§ What to do: Please repeat the records below exactly, skipping any pictures.

§ Data provided:
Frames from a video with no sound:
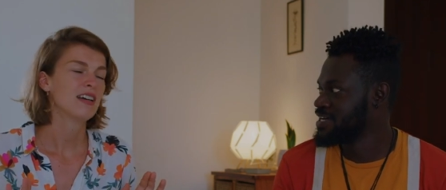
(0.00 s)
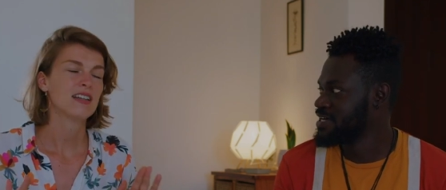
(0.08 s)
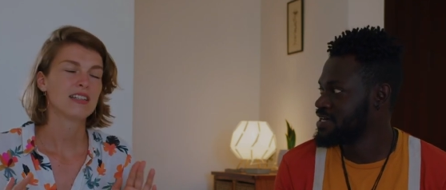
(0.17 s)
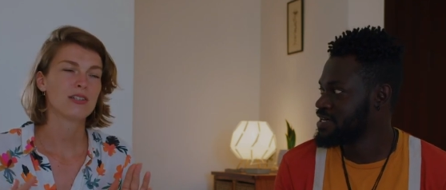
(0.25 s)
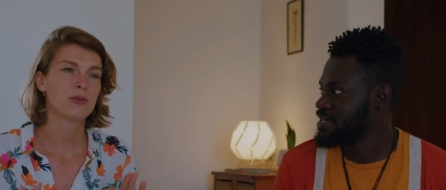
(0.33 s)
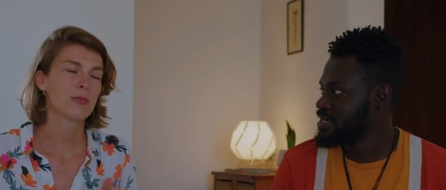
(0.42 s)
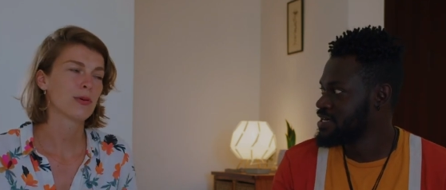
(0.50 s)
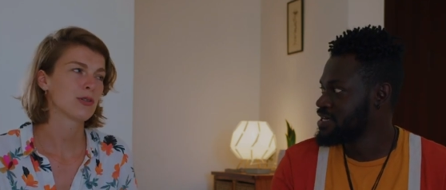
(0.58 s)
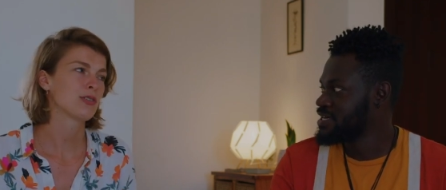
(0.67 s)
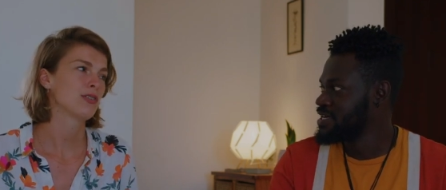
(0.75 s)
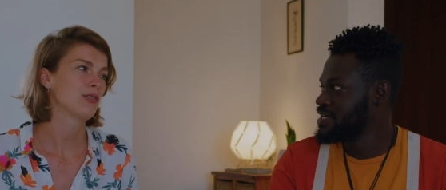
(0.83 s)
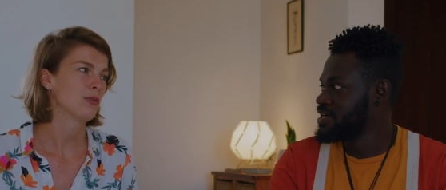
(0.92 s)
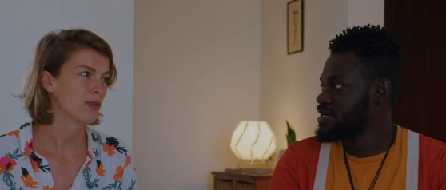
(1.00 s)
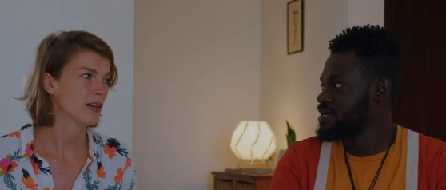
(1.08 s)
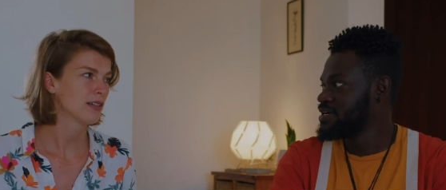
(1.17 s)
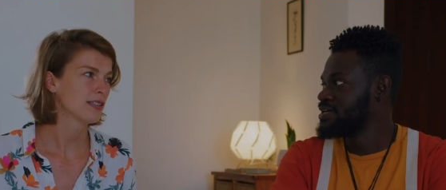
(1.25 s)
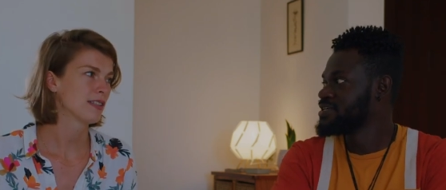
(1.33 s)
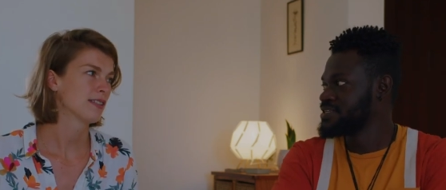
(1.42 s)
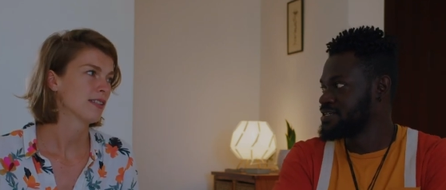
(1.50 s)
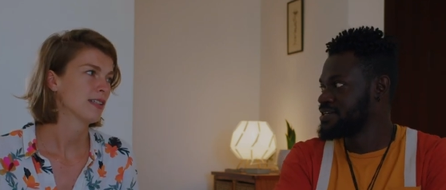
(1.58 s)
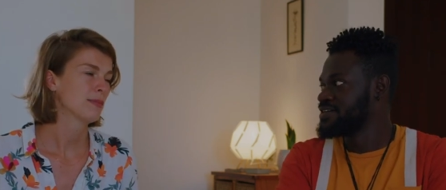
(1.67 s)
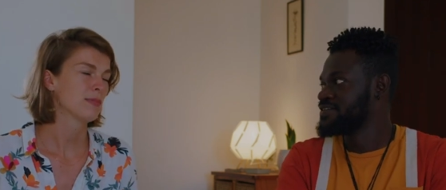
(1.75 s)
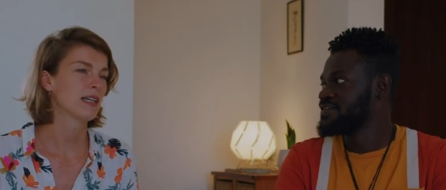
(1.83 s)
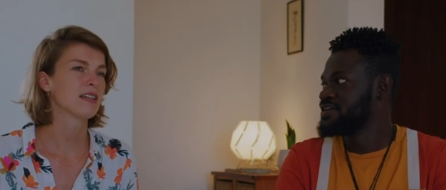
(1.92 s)
Speaker 1: your person or not.
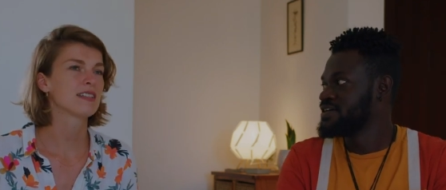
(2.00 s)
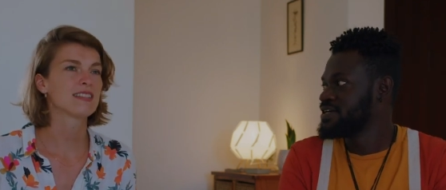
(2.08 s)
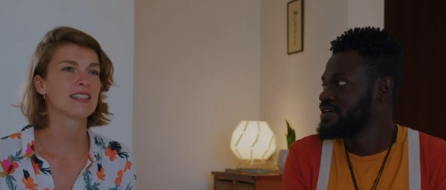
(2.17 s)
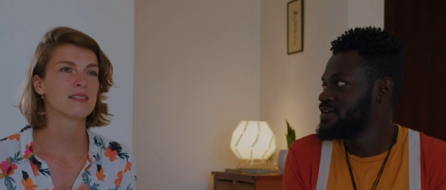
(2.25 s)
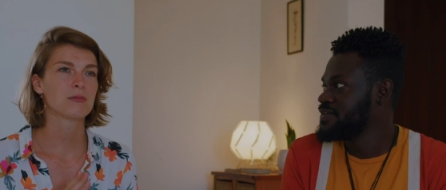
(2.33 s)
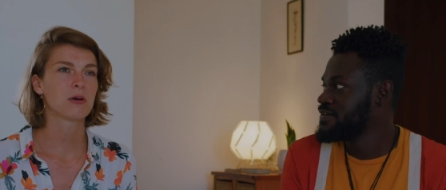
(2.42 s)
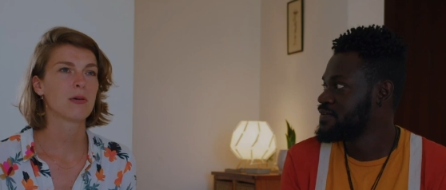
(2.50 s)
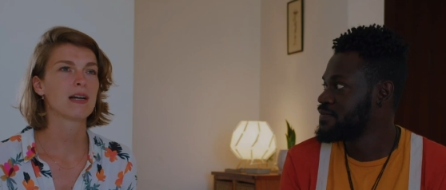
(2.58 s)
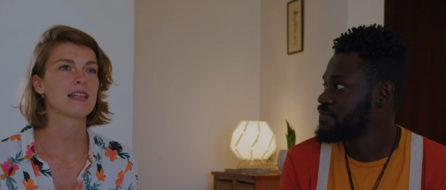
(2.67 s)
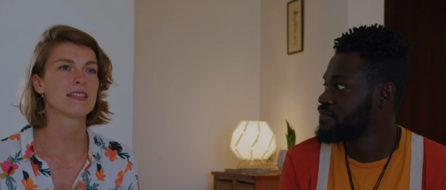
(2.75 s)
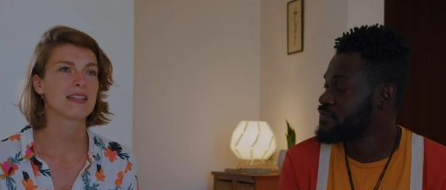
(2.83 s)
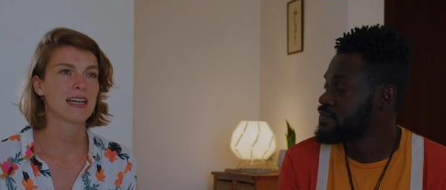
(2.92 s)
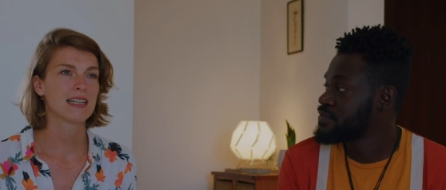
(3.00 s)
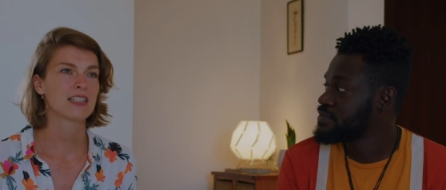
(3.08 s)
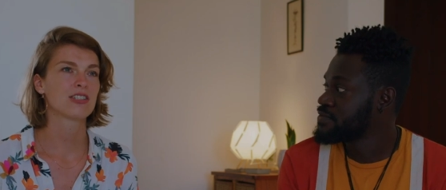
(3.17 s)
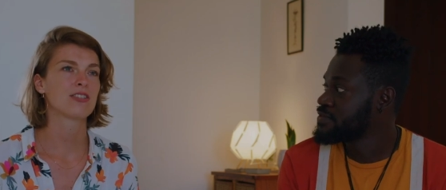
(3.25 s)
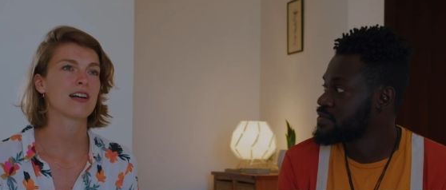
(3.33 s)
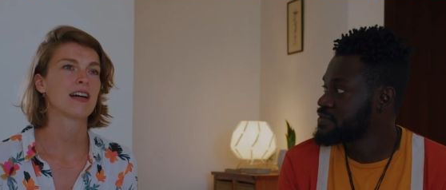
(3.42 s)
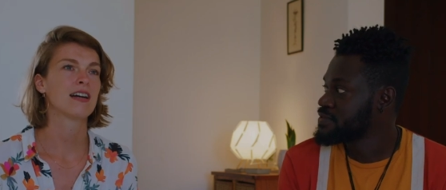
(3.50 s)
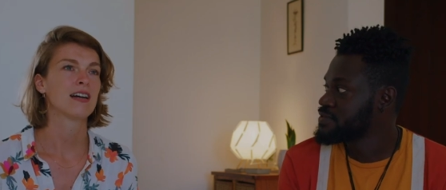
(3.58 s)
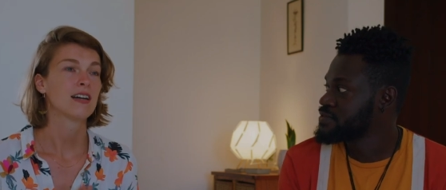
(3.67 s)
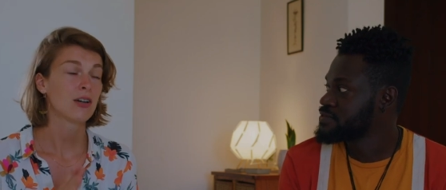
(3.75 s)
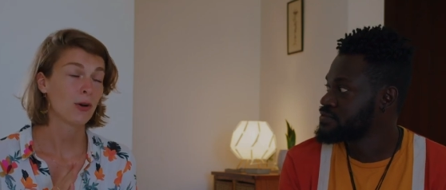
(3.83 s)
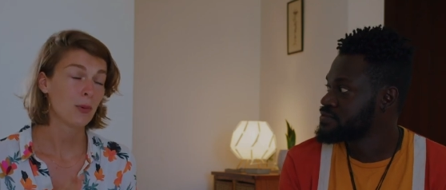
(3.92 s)
Yeah. Because it requires extra
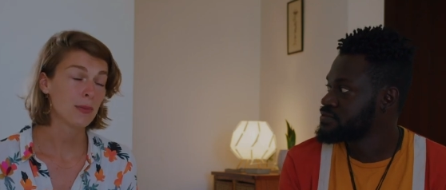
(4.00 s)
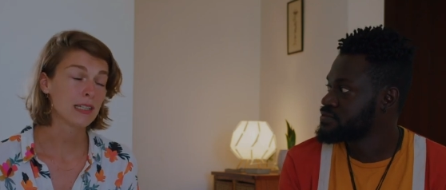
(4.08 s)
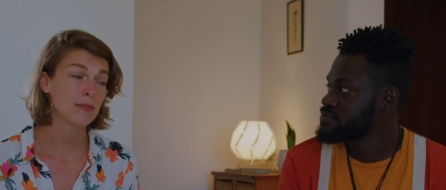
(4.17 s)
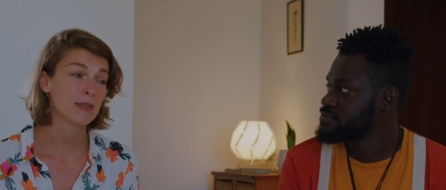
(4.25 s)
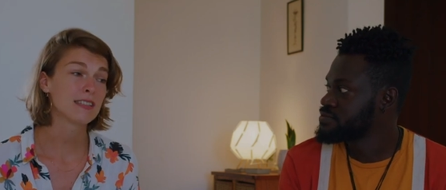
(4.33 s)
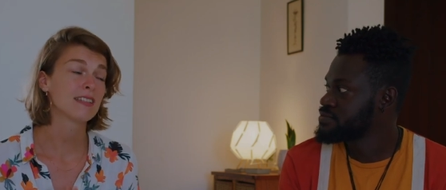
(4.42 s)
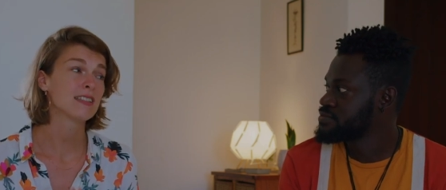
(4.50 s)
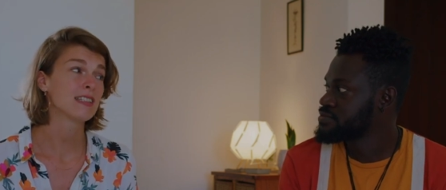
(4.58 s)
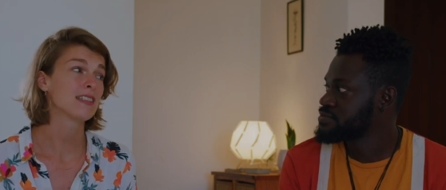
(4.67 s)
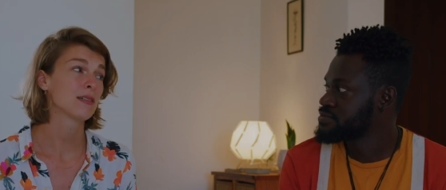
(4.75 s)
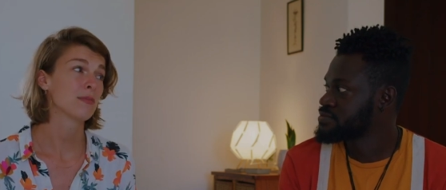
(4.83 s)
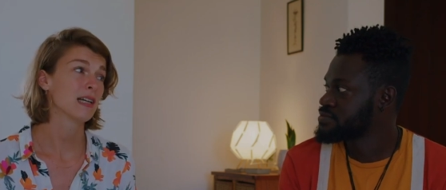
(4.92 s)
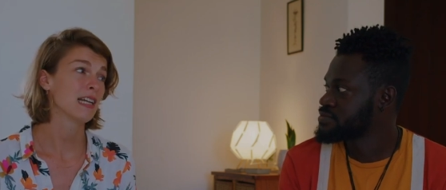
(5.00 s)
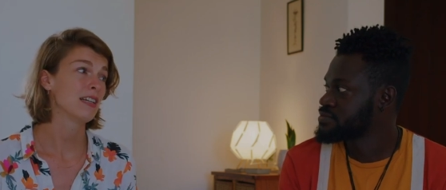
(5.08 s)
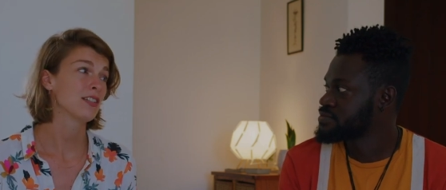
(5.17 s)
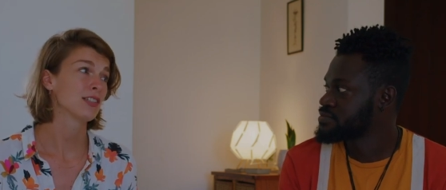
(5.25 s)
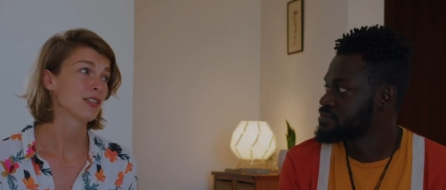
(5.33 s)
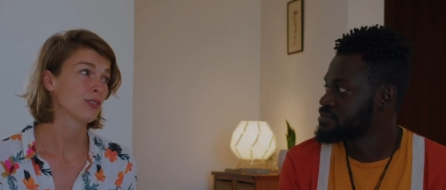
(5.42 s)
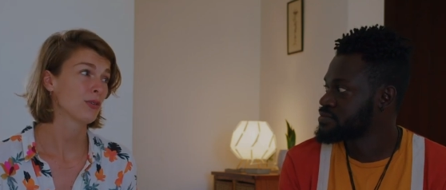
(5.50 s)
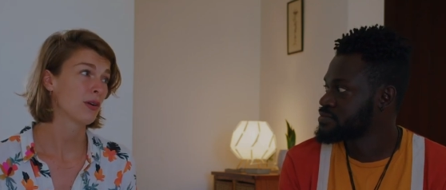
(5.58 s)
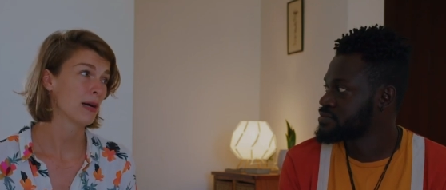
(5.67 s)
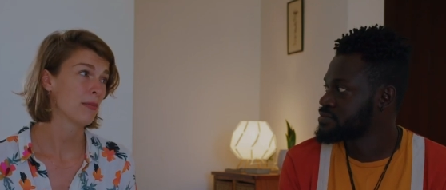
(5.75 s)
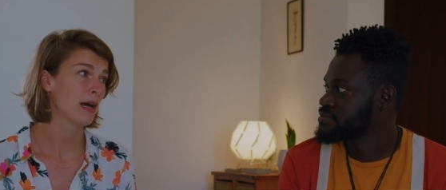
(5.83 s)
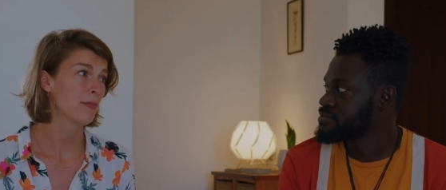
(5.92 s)
commitment and determination. So
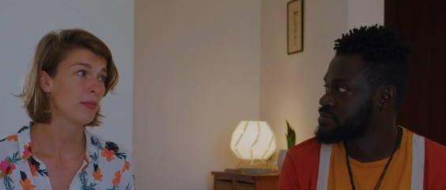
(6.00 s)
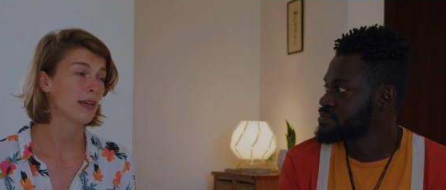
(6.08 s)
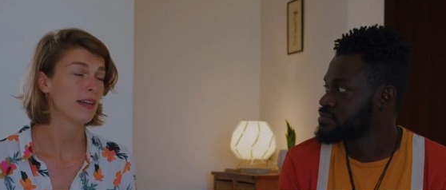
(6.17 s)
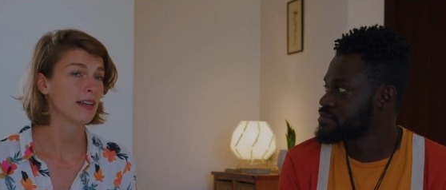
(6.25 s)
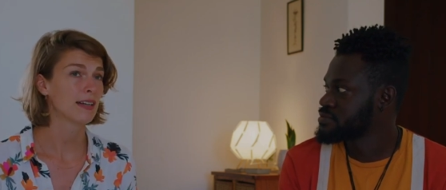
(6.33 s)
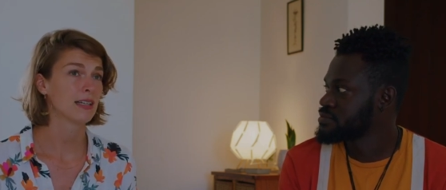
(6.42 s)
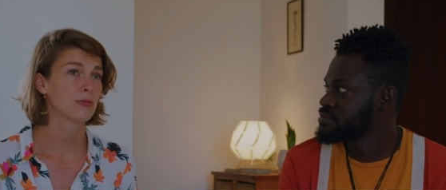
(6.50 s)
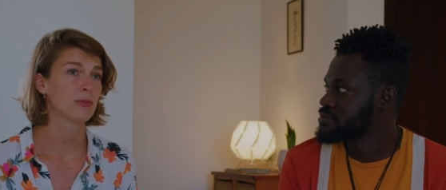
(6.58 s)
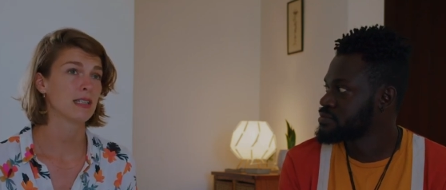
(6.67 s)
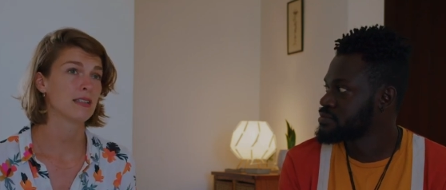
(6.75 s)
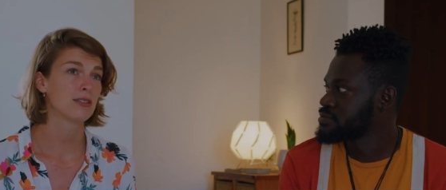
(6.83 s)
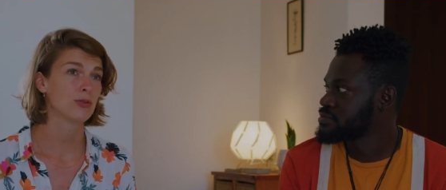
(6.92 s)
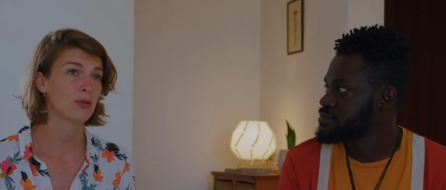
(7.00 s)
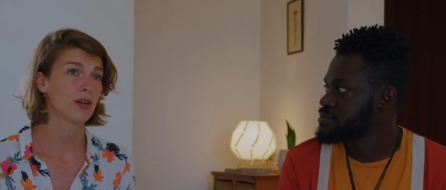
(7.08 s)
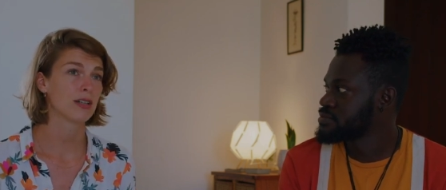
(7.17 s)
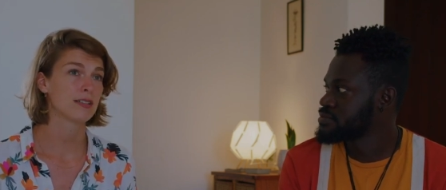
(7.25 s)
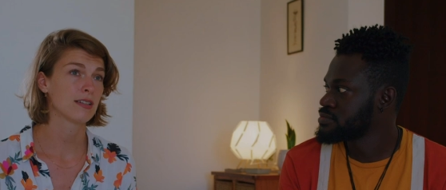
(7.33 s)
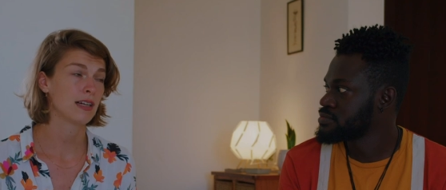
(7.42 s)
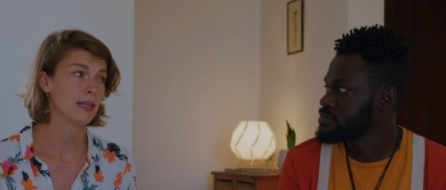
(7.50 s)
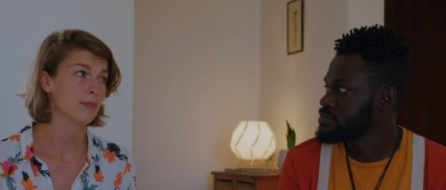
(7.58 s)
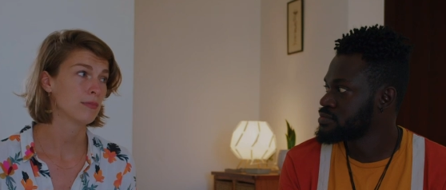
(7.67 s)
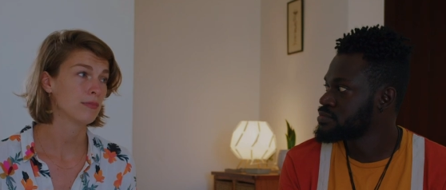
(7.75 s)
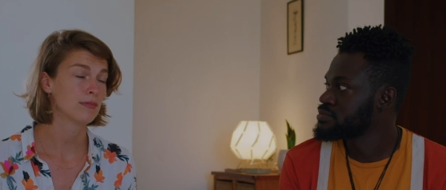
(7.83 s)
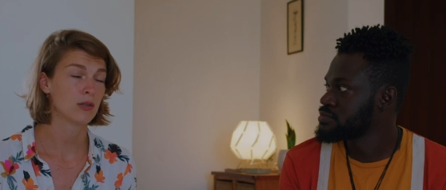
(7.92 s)
I'm happy that we took our
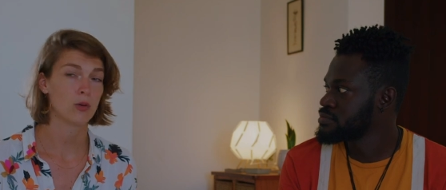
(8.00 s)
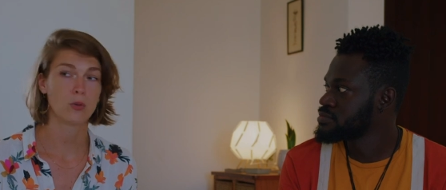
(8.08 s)
time.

§ Task result:
Frames from a video with no sound:
(0.00 s)
(0.08 s)
(0.17 s)
(0.25 s)
(0.33 s)
(0.42 s)
(0.50 s)
(0.58 s)
(0.67 s)
(0.75 s)
(0.83 s)
(0.92 s)
(1.00 s)
(1.08 s)
(1.17 s)
(1.25 s)
(1.33 s)
(1.42 s)
(1.50 s)
(1.58 s)
(1.67 s)
(1.75 s)
(1.83 s)
(1.92 s)
Speaker 1: your person or not.
(2.00 s)
(2.08 s)
(2.17 s)
(2.25 s)
(2.33 s)
(2.42 s)
(2.50 s)
(2.58 s)
(2.67 s)
(2.75 s)
(2.83 s)
(2.92 s)
(3.00 s)
(3.08 s)
(3.17 s)
(3.25 s)
(3.33 s)
(3.42 s)
(3.50 s)
(3.58 s)
(3.67 s)
(3.75 s)
(3.83 s)
(3.92 s)
Yeah. Because it requires extra
(4.00 s)
(4.08 s)
(4.17 s)
(4.25 s)
(4.33 s)
(4.42 s)
(4.50 s)
(4.58 s)
(4.67 s)
(4.75 s)
(4.83 s)
(4.92 s)
(5.00 s)
(5.08 s)
(5.17 s)
(5.25 s)
(5.33 s)
(5.42 s)
(5.50 s)
(5.58 s)
(5.67 s)
(5.75 s)
(5.83 s)
(5.92 s)
commitment and determination. So
(6.00 s)
(6.08 s)
(6.17 s)
(6.25 s)
(6.33 s)
(6.42 s)
(6.50 s)
(6.58 s)
(6.67 s)
(6.75 s)
(6.83 s)
(6.92 s)
(7.00 s)
(7.08 s)
(7.17 s)
(7.25 s)
(7.33 s)
(7.42 s)
(7.50 s)
(7.58 s)
(7.67 s)
(7.75 s)
(7.83 s)
(7.92 s)
I'm happy that we took our
(8.00 s)
(8.08 s)
time.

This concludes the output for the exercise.